Hirokazu Hayashi / Yomiuri Shimbun Staff Writer
HIGASHI-MATSUSHIMA, Miyagi--A once scenic area in Higashi-Matsushima, where cherry trees should normally bloom, is engulfed in floodwater now. No reconstruction can start until the water recedes.
Water along the coast of Miyagi Prefecture is frustrating the efforts of people desperately searching for missing kin.
A two-square-kilometer area in Higashi-Matsushima remains submerged in murky water.
Third-year high school student Ryosuke Nakae, 18, has been staying with relatives in the neighboring city of Ishinomaki since the disaster. But he visits his half-submerged home in the Omagari district of Higashi-Matsushima almost daily to search for his missing mother Emiko, 46.
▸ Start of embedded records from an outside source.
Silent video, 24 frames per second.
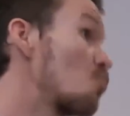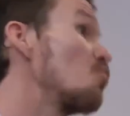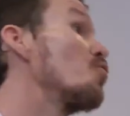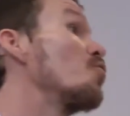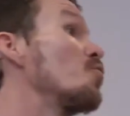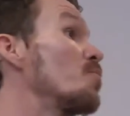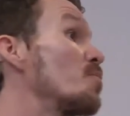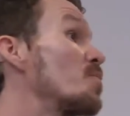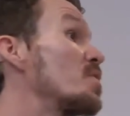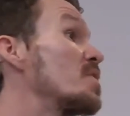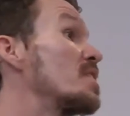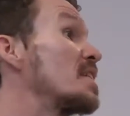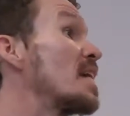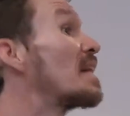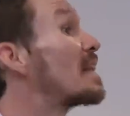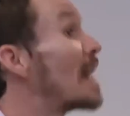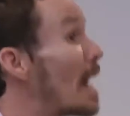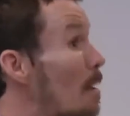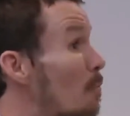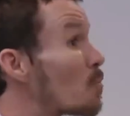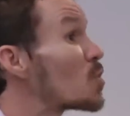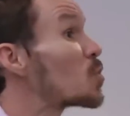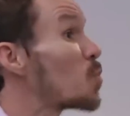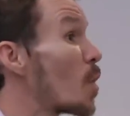groups. Yeah,
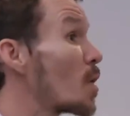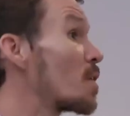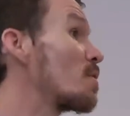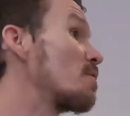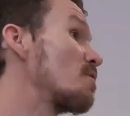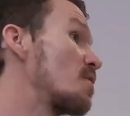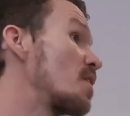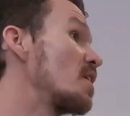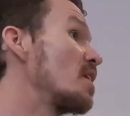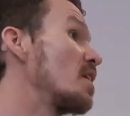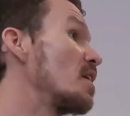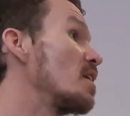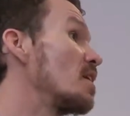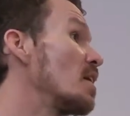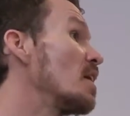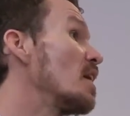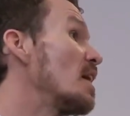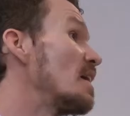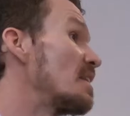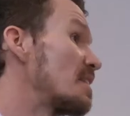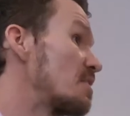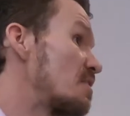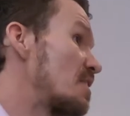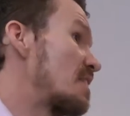that's one of
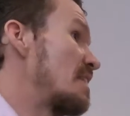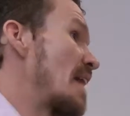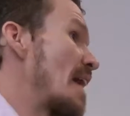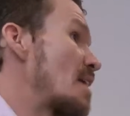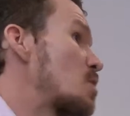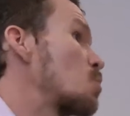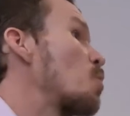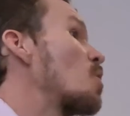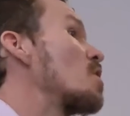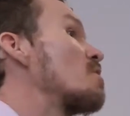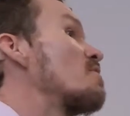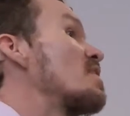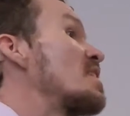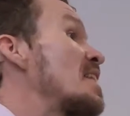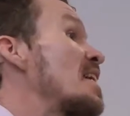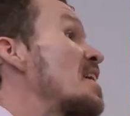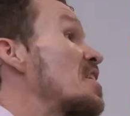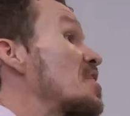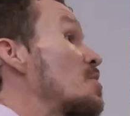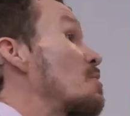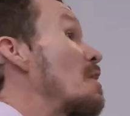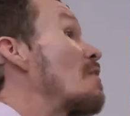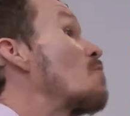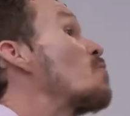the
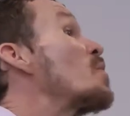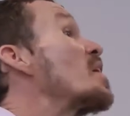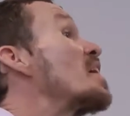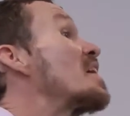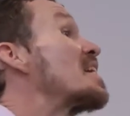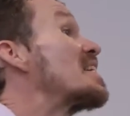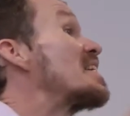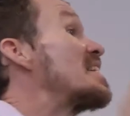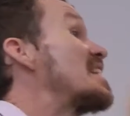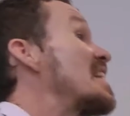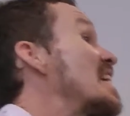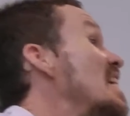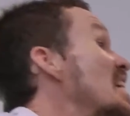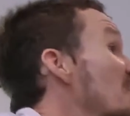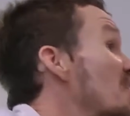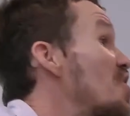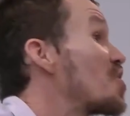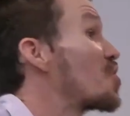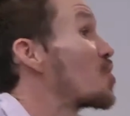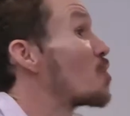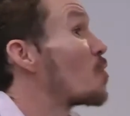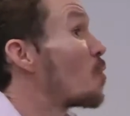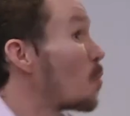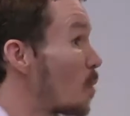things. So if we can
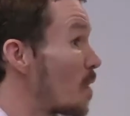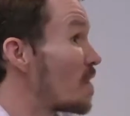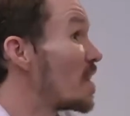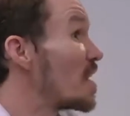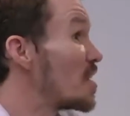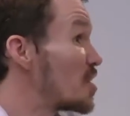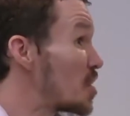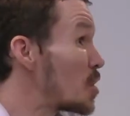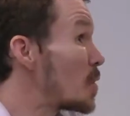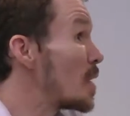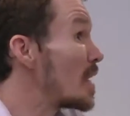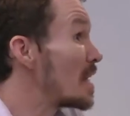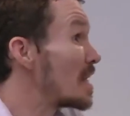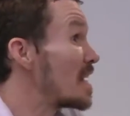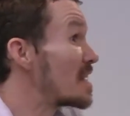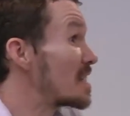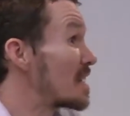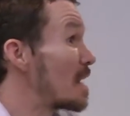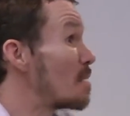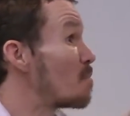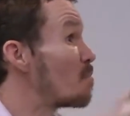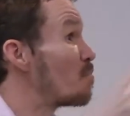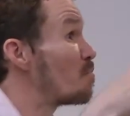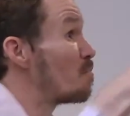teach when they're doing
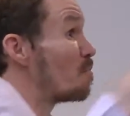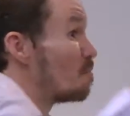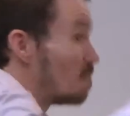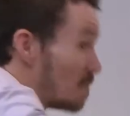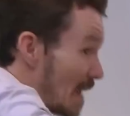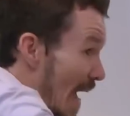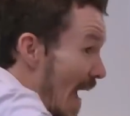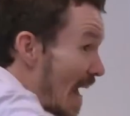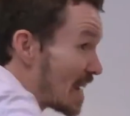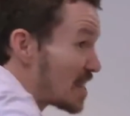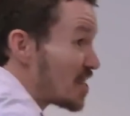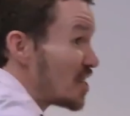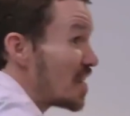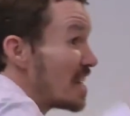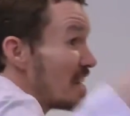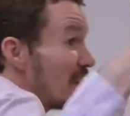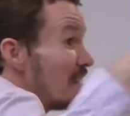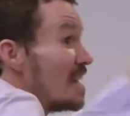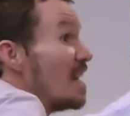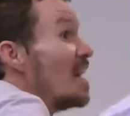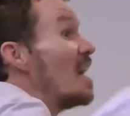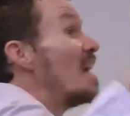this and actually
First, he visited temporary morgues in nearby areas, but her body had not turned up in any of them. Then he began searching for her in the flooded Omagari district, which before the quake-spawned tsunami had been characterized by beautiful rice paddies and residential areas.
Ryosuke has spent a lot of time wading through the dark water that has blurred the boundaries between land and sea. He might find a refrigerator or a deflated soccer ball, but for a long time he came across no clues to his mother's whereabouts or fate. Sometimes, he would stop to look at a spot far away in the sea as if recalling the day the tsunami hit the region.
One day, he spotted part of his mother's white car protruding from the dirty water some distance away.
However, the floodwater so far has prevented him from approaching it.
"I want to check inside the car," Ryosuke said. "If there wasn't water here..." He bit his lower lip.
A road running through the district is submerged when the tide comes in, surfacing again at low tide. Cars and bicycles moved slowly through it, raising sprays of water.
"It'll soon be the time when cherry blossoms bloom," said Yoshimitsu Aizawa, another resident of the district. His house also was flooded by the tsunami.
"It was such a beautiful place here, with rice paddies extending all around," he lamented.
Shichigahamamachi, which faces Matsushima Bay, has four areas still underwater because a coastal levee keeps the floodwater from draining back into the bay.
A pumper truck has started to remove water in just one of the areas.
"There might be some bodies still left under the water," an official of the town office's antidisaster headquarters said. "But we can't search for them without draining the water. Restoration of roads and electricity will be possible only after those areas are drained."
The prefecture has 45 areas still submerged, in municipalities including Ishinomaki, Higashi-Matsushima, Sendai, Natori and Iwanuma. Drainage work has started at 33 of them, but 12 areas so far have been left unattended.
"This is a disaster much bigger than I'd imagined. I'll start with what I can do," said an official of the Sendaigawa river office of the Land, Infrastructure, Transport and Tourism Ministry, who was dispatched by the ministry from Kagoshima Prefecture to help the drainage work in Higashi-Matsushima.